Tuttavia, la ricerca è in pieno sviluppo e ci sono diversi trattamenti in fase di sperimentazione. Un grande passo avanti è stato fatto con l’approvazione del farmaco Lecanemab, un anticorpo monoclonale che rimuove le placche di amiloide dal cervello. Sebbene questo farmaco non possa curare la malattia, è stato dimostrato che rallenta il declino cognitivo nelle fasi iniziali. L’efficacia di Donanemab, un altro anticorpo monoclonale, è simile, e molti ricercatori stanno testando farmaci che agiscono anche sui grovigli di tau, oltre che sulle placche di amiloide.
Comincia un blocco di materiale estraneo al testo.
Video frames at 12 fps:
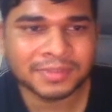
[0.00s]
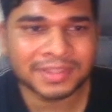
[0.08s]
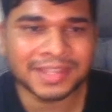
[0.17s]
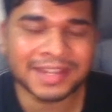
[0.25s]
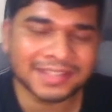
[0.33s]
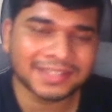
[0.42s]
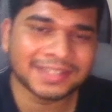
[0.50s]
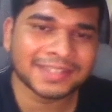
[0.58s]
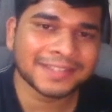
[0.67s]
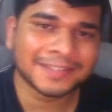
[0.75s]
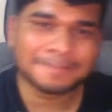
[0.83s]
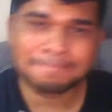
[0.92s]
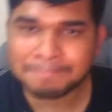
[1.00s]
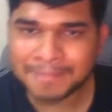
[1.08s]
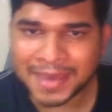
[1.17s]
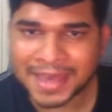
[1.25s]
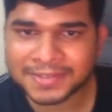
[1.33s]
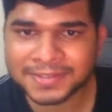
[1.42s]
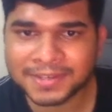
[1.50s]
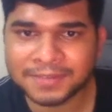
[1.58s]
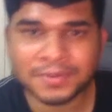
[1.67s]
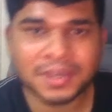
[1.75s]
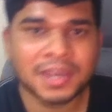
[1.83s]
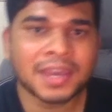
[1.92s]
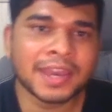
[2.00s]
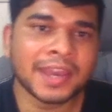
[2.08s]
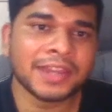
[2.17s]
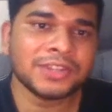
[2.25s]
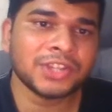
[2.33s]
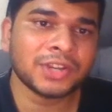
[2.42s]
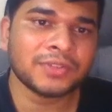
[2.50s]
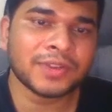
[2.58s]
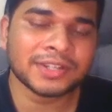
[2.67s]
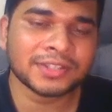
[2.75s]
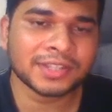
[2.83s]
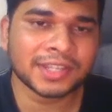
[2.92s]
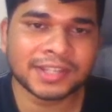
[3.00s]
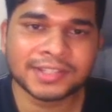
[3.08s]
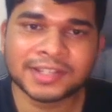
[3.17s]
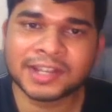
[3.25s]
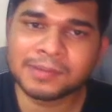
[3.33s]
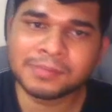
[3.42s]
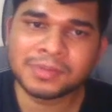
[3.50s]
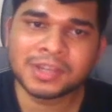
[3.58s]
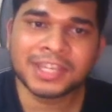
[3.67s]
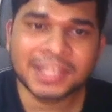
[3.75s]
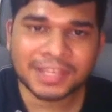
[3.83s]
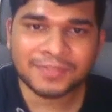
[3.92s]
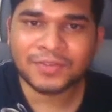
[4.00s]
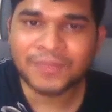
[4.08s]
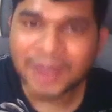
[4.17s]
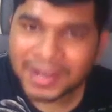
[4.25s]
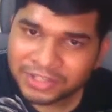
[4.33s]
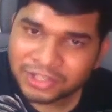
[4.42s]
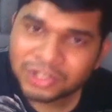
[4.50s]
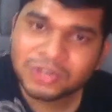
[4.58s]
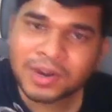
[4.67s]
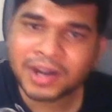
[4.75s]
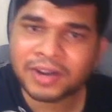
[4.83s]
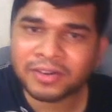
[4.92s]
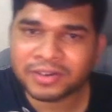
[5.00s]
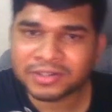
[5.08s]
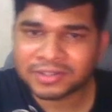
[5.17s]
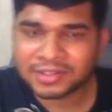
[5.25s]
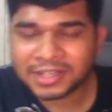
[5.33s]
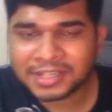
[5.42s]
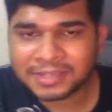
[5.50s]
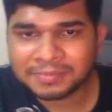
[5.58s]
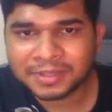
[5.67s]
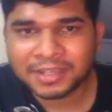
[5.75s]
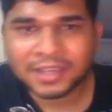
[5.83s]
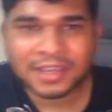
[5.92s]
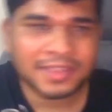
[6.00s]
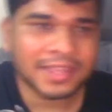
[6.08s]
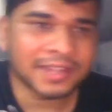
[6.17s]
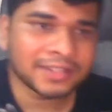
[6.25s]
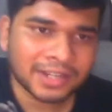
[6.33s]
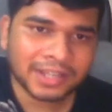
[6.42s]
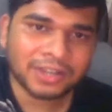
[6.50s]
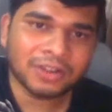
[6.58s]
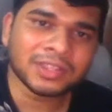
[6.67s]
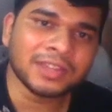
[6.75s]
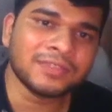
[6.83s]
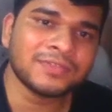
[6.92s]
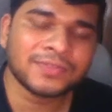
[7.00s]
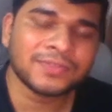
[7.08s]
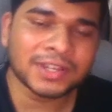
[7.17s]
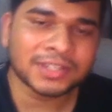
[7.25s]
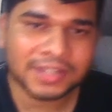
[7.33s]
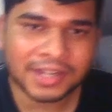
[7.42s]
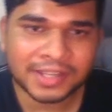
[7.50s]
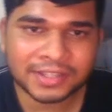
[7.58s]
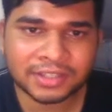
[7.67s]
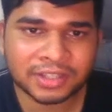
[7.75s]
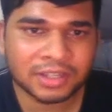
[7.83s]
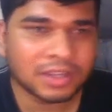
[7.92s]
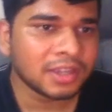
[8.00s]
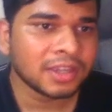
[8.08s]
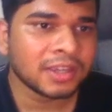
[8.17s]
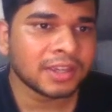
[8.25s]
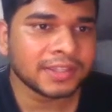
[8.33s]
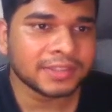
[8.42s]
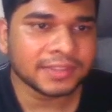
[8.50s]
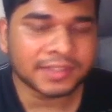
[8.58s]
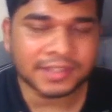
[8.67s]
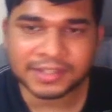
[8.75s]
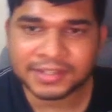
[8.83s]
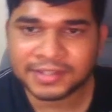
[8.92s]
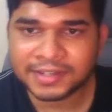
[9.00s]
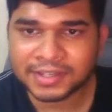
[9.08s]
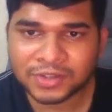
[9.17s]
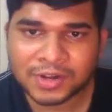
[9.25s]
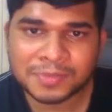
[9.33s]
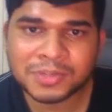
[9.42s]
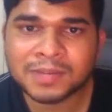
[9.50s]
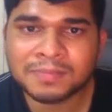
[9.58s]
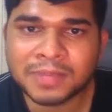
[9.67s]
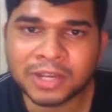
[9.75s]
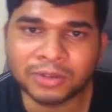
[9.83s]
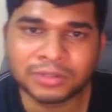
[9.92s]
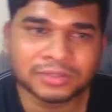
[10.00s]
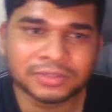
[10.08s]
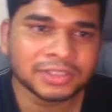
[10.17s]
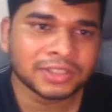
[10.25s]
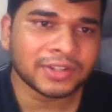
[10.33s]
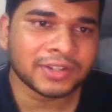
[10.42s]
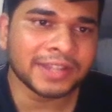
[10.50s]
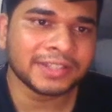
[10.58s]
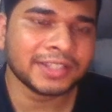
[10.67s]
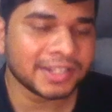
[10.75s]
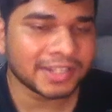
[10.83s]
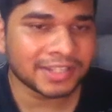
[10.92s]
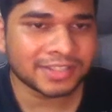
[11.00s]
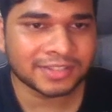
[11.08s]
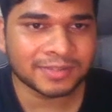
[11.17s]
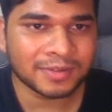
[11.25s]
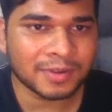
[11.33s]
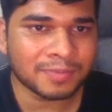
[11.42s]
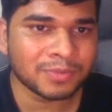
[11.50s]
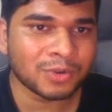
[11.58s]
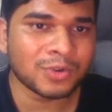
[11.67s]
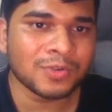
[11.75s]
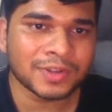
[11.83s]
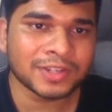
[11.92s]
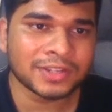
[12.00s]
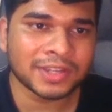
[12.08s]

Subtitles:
that is passive and generates income even while you are on sleep, then click on the first link in the description below, right? It is a proven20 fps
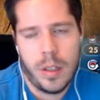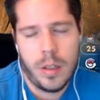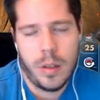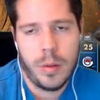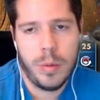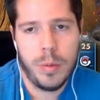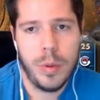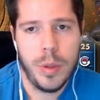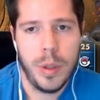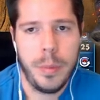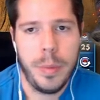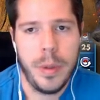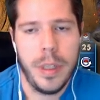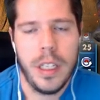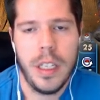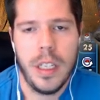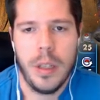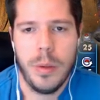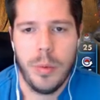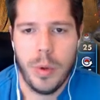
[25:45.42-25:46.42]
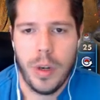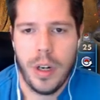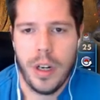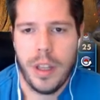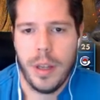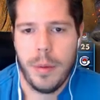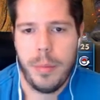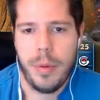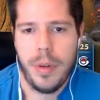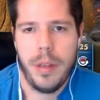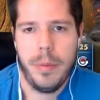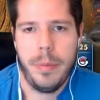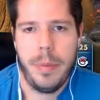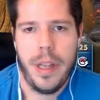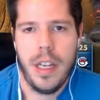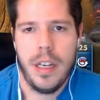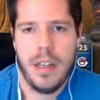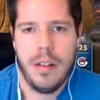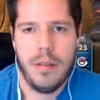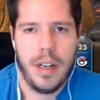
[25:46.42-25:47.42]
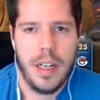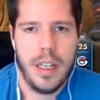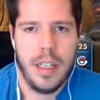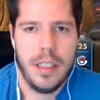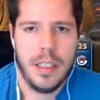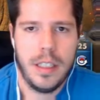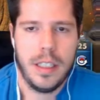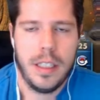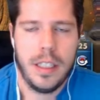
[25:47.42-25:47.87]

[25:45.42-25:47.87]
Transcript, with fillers: would be worth a pretty penny, right?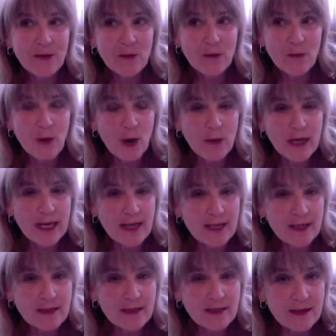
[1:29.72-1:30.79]
where we get
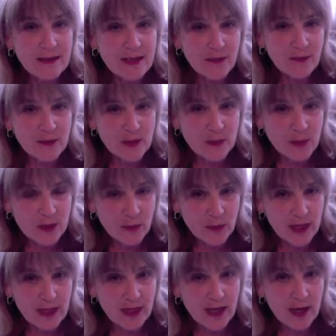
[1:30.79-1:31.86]
into the difference
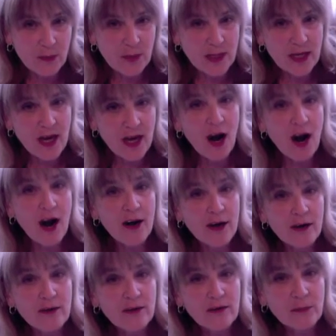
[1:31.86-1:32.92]
between a
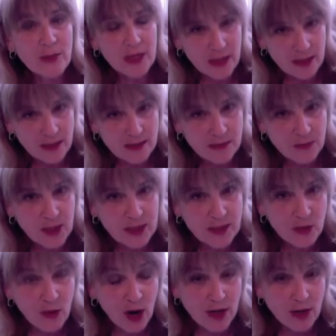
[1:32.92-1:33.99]
PR piece, because
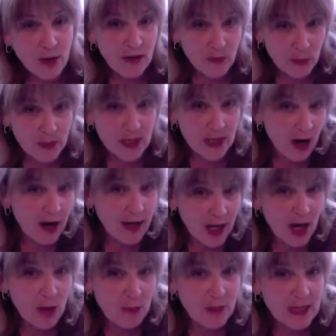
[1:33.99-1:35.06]
you have a PR
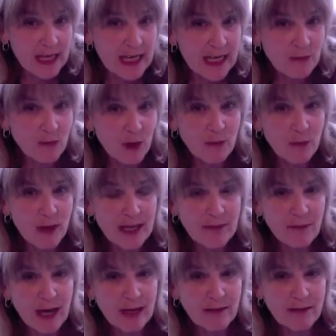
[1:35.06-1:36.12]
company, and one
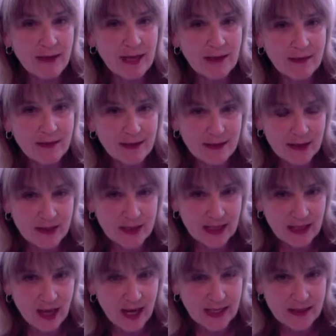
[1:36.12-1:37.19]
might think that there's
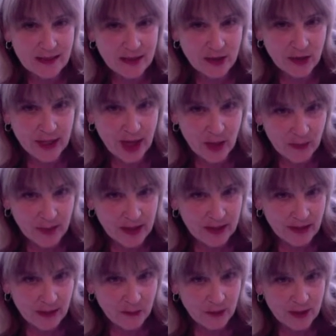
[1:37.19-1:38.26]
clients in your company
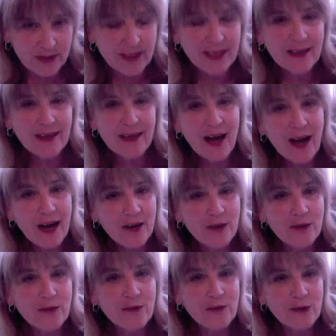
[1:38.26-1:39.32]
that would hire
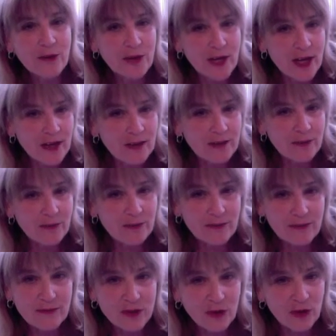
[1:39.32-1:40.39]
you to create a
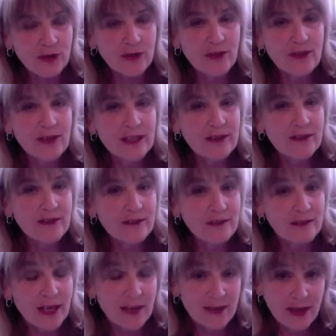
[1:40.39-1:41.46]
journal and
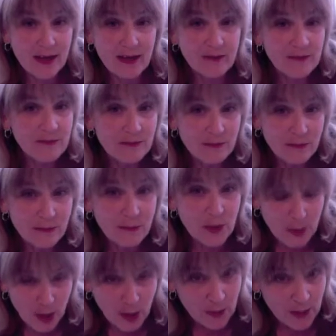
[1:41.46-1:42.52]
then
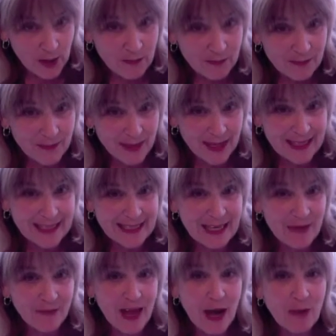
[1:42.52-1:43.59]
promote them. And
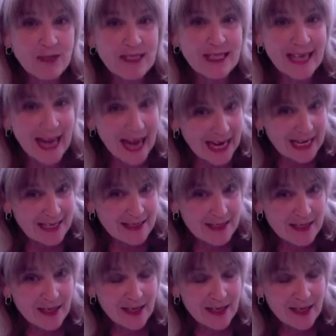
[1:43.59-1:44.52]
if that was the case,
Nuovi studi si stanno concentrando su approcci più mirati, tra cui il trattamento dell’infiammazione cerebrale e il miglioramento della comunicazione tra le cellule nervose.

Altre ricerche si concentrano sulla psilocibina, principio attivo dei cosiddetti “funghi allucinogeni”, che in microdosi controllate viene testata per stimolare la neuroplasticità e alleviare ansia e depressione legate al declino cognitivo. I risultati preliminari dei primi trial di fase I/II sono incoraggianti, ma serviranno studi più ampi per capire se possa davvero rallentare la progressione della malattia. In generale, si va verso una futura politerapia che combini più approcci, sul modello di quanto già avviene in oncologia. È possibile che in futuro il trattamento della malattia di Alzheimer sia una politerapia, che combinerà più farmaci per affrontare le diverse cause della neurodegenerazione

Nonostante i progressi, la ricerca di una cura definitiva è ancora in corso. Tuttavia, ogni passo avanti nella ricerca e ogni nuova scoperta scientifica rappresentano una speranza per i milioni di persone che ogni anno vengono diagnosticate con il morbo di Alzheimer, con l’avanzare della conoscenza scientifica, potrebbe essere possibile non solo curare la malattia, ma anche prevenirla o rallentarne l’insorgenza. Nel frattempo, è fondamentale che i pazienti e i familiari ricevano il supporto necessario. Non solo attraverso il trattamento medico, ma anche con l’aiuto di gruppi di supporto e risorse dedicate, che possano rendere più affrontabile la quasi impossibile sfida che il morbo di Alzheimer rappresenta.